## RECORD SET
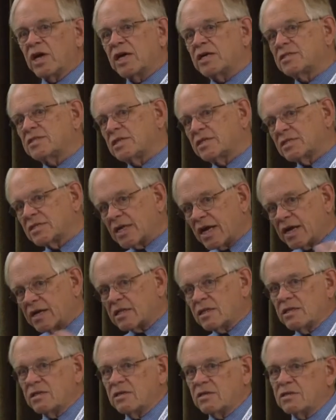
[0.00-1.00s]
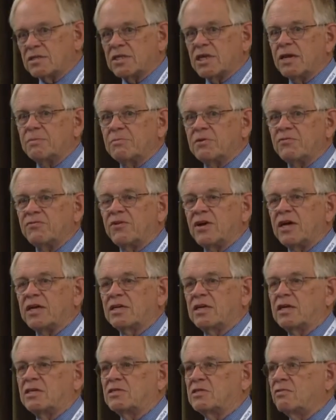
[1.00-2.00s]
has exactly the same
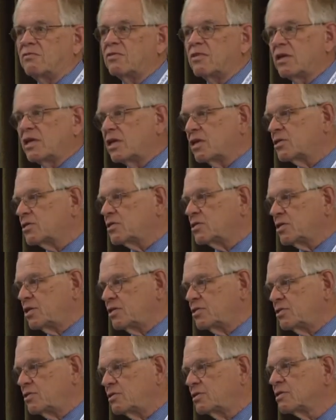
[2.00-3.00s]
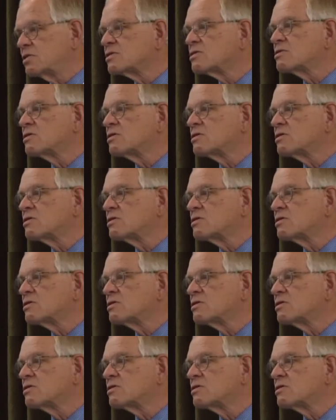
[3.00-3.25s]
effect as if the legislature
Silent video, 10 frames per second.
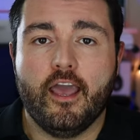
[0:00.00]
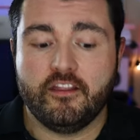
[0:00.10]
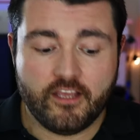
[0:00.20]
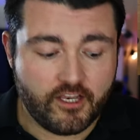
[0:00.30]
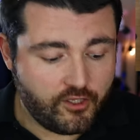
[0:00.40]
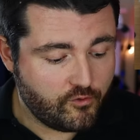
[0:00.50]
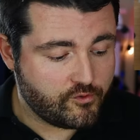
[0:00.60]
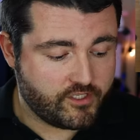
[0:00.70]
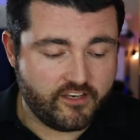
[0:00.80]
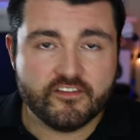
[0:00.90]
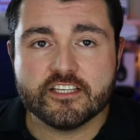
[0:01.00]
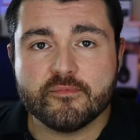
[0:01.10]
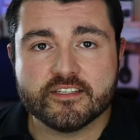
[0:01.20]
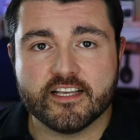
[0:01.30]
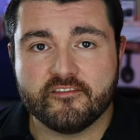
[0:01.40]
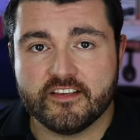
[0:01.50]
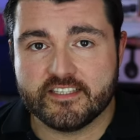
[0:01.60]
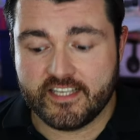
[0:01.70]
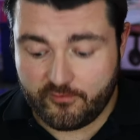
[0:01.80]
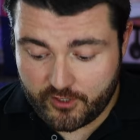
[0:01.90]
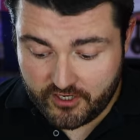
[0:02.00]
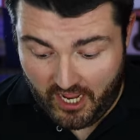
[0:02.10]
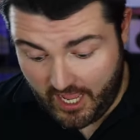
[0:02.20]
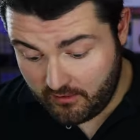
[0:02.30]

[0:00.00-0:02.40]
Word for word: and then use the invisible selfie stick with it.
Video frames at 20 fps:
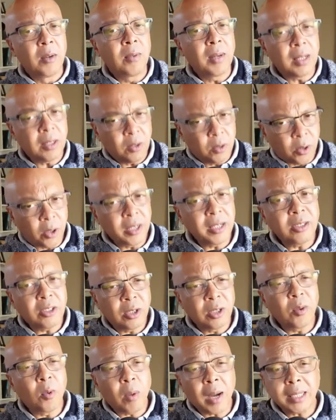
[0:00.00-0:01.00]
Well, according
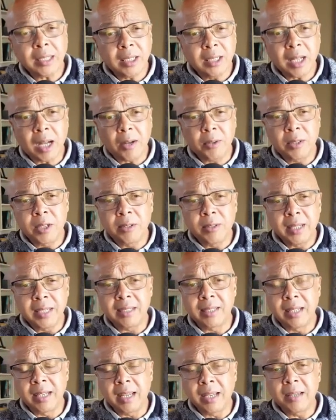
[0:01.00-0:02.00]
to the Watchtower
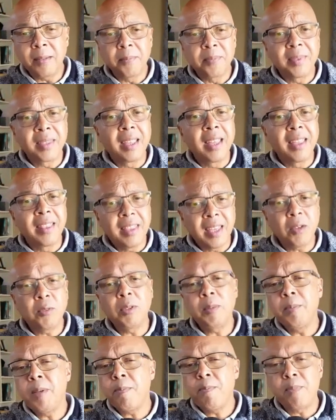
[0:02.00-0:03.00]
reasoning, there
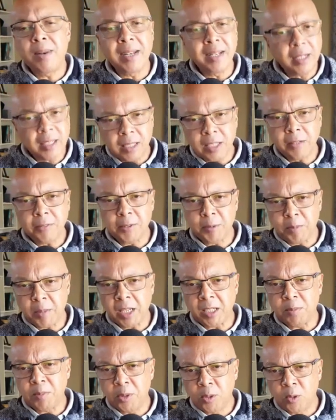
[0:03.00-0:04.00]
will be plenty of
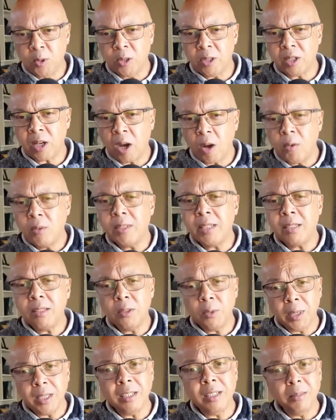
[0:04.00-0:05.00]
space because only
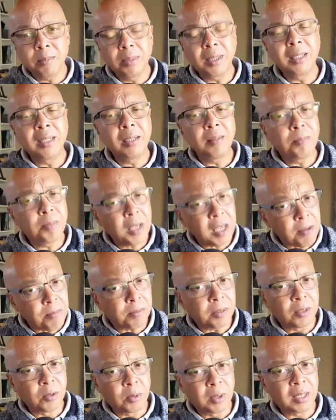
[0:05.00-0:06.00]
20 billion
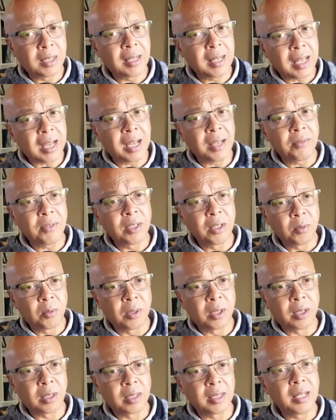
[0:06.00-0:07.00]
people were alive in the
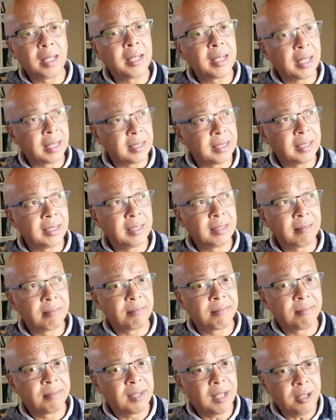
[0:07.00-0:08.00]
world in
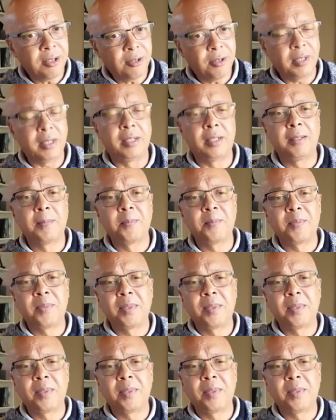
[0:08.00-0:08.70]
1900.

## WHAT YOU ARE ASKED TO DO
Keep the pictures out and transcribe the entries exactly.

## EXPECTED ANSWER
[0.00-1.00s]
[1.00-2.00s]
has exactly the same
[2.00-3.00s]
[3.00-3.25s]
effect as if the legislature
Silent video, 10 frames per second.
[0:00.00]
[0:00.10]
[0:00.20]
[0:00.30]
[0:00.40]
[0:00.50]
[0:00.60]
[0:00.70]
[0:00.80]
[0:00.90]
[0:01.00]
[0:01.10]
[0:01.20]
[0:01.30]
[0:01.40]
[0:01.50]
[0:01.60]
[0:01.70]
[0:01.80]
[0:01.90]
[0:02.00]
[0:02.10]
[0:02.20]
[0:02.30]

[0:00.00-0:02.40]
Word for word: and then use the invisible selfie stick with it.
Video frames at 20 fps:
[0:00.00-0:01.00]
Well, according
[0:01.00-0:02.00]
to the Watchtower
[0:02.00-0:03.00]
reasoning, there
[0:03.00-0:04.00]
will be plenty of
[0:04.00-0:05.00]
space because only
[0:05.00-0:06.00]
20 billion
[0:06.00-0:07.00]
people were alive in the
[0:07.00-0:08.00]
world in
[0:08.00-0:08.70]
1900.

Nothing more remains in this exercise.